History of Liturgical colours
Colours have always been associated with human emotions, from warm to exciting and much more. The Colour of the spectrum has physiological significance, so it's not surprising that colours also have catholic history. Proper use of colours in the church can lift the spirits of people and priests instantly. All the church vestures bring their effect with colour and texture, every year the church follows a sequence of colours for particular feasts. You might have seen it during your visit to church. However, do you know early Christians had no association or colour system with seasons nor did they have traditional rules for colours? So, how did liturgical colours find their way in history?
The beginning of liturgical colours in Catholics
Evidence from Theodoret, Ecclesiastical history book can be made that Constantine, the Roman emperor gave a sacred robe to bishop Macarius of Jerusalem made with golden threads. Later in the 9th-century, Frankish churches inventory reveal a variety of colours being used for vestments. However, there was not any particular sequence for use. The sequence colour of the Roman Catholic Church can be traced to 1198, pope innocent III. The first liturgical use is known in the 12th century, written by crusaders for the church at Jerusalem. Pope Innocent III described the use of five colours - white, Red, black, violet, and green.
White was used for all feasts for lords as a symbol of purity. Red was used as a symbol of bloody passion during feasts of the holy cross, martyrs, and apostles. It was also used at Pentecost when the Apostles received their Holy Spirit. Black has been the symbol of mourning on penitence and fasting days, and also for the time of commemorations of the departed. Violet on the other hand has been the mitigation of black, which can be used during lent and Advent. Green though doesn't have any special significance, can be worn on days other than the specified colours, its compromise colour gives distinctive features from other colours - white, black, red, violet.

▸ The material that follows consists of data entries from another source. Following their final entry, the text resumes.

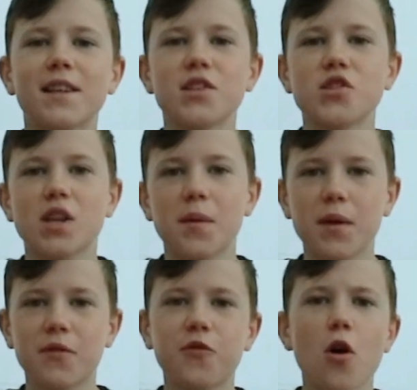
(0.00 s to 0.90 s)
guys, it's
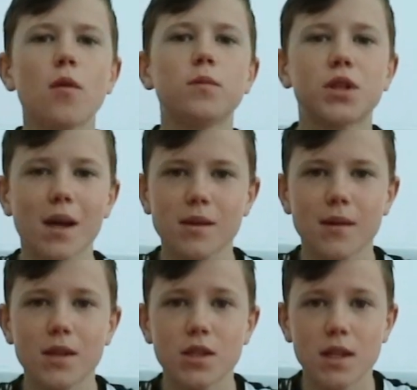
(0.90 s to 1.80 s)
Jamie from Jazz
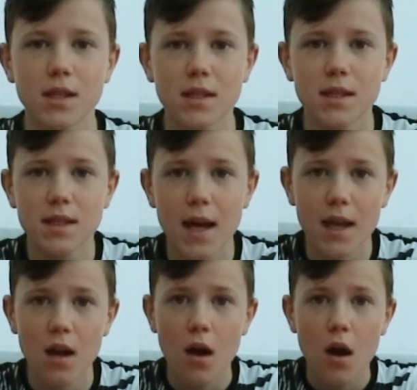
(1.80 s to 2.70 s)
and
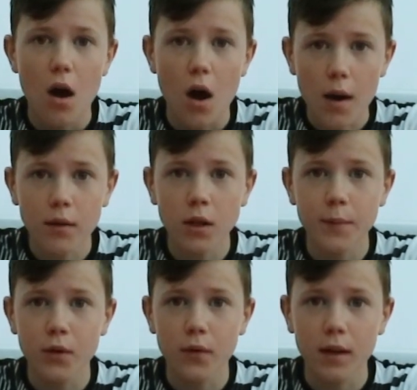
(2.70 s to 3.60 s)
today I'm going to
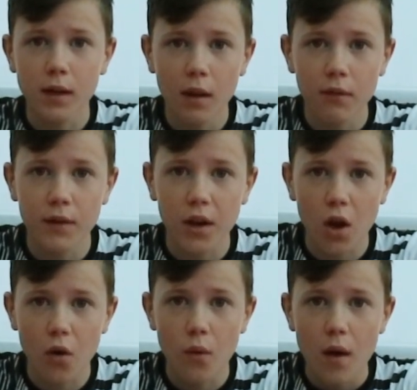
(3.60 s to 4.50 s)
be doing another
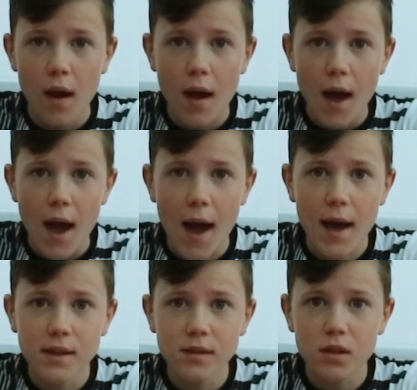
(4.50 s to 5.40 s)
video
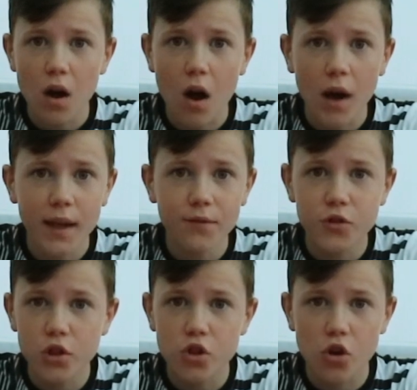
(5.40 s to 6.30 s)
and I
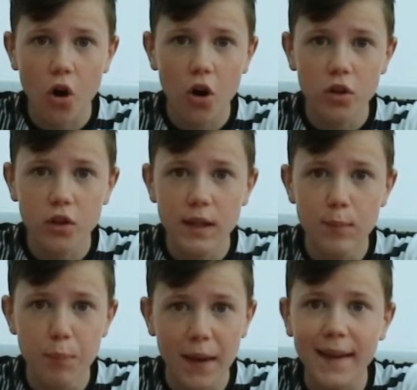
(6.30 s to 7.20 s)
just got the
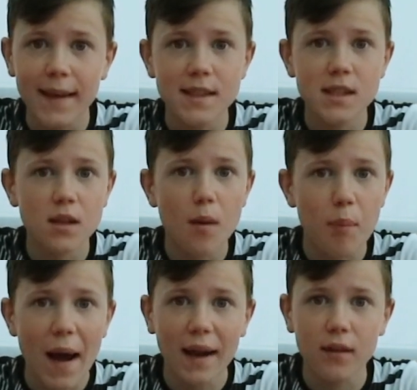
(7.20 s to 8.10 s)
biggest
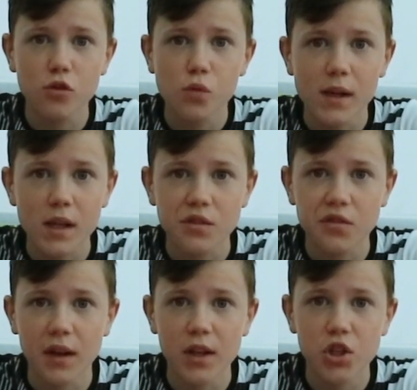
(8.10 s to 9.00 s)
bag of Swedish
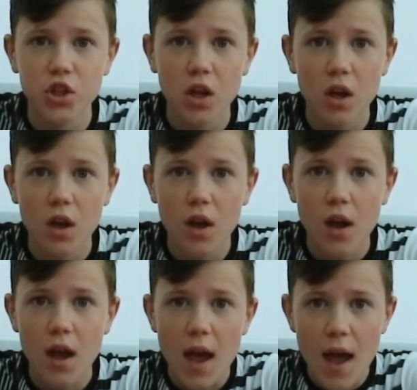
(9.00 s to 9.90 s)
fish
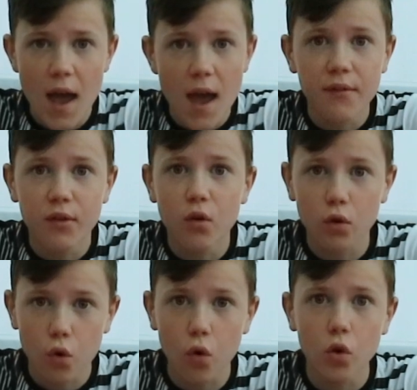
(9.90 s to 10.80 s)
ever
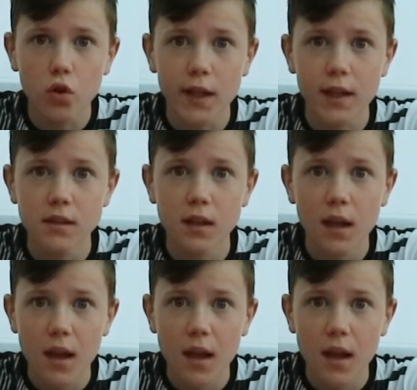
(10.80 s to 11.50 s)
recorded,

Later during the Middle Ages, other colours such as blue for feasts of Virgin Mary, rose colour- mitigation for violet was used on 4th Sunday in lent and 3rd Sunday in Advent. In 1570, the pope prescribed the colour sequence of Innocent III with rose colour on two Sundays. The congregation of riles in 1868 allowed the use of gold in place of white vestments.
How are these colours used for vestments?
Though specified significance is prescribed for the use of colours so, vestment makers cannot use anything other than that. However, they are allowed to use shades and tints of these colours for vestment. Therefore, the colour scheme and combination of colours for vestment usually revolve around tints and shades of white, red, blue, green, violet, black, and some use of gold.
When were Liturgical colours used, or what is the legislation to use them?
The colours prescribed by Innocent III have formed the basis of modern practice. These colours today are used for particular days and occasions to relate to these cultural significances and bring priests, the people of the Church a different feel connected to God and Psychology. White colour is used for Sundays in Eastertide, funeral masses, on Solemnities of our Lord as symbol of purity, blessed Virgin Mary. Red is used for martyrs, Apostles' feasts, and Pentecost. Green can be used on Sunday in ordinary or regular times. Violet is reserved for Advent and lent. The Rose colour has been practised for the 3rd Sunday of Advent also called Gaudete Sunday, and the 4th Sunday of lent also called Laetare Sunday since the 13th century.
What type of Vestments are affected by Liturgical colours?
The liturgical colours influenced various vestments and drapery, including the burse and chalice veil, the antependium of the altar. The stole, tunic, maniple, dalmatic, brode stole and folded chasuble.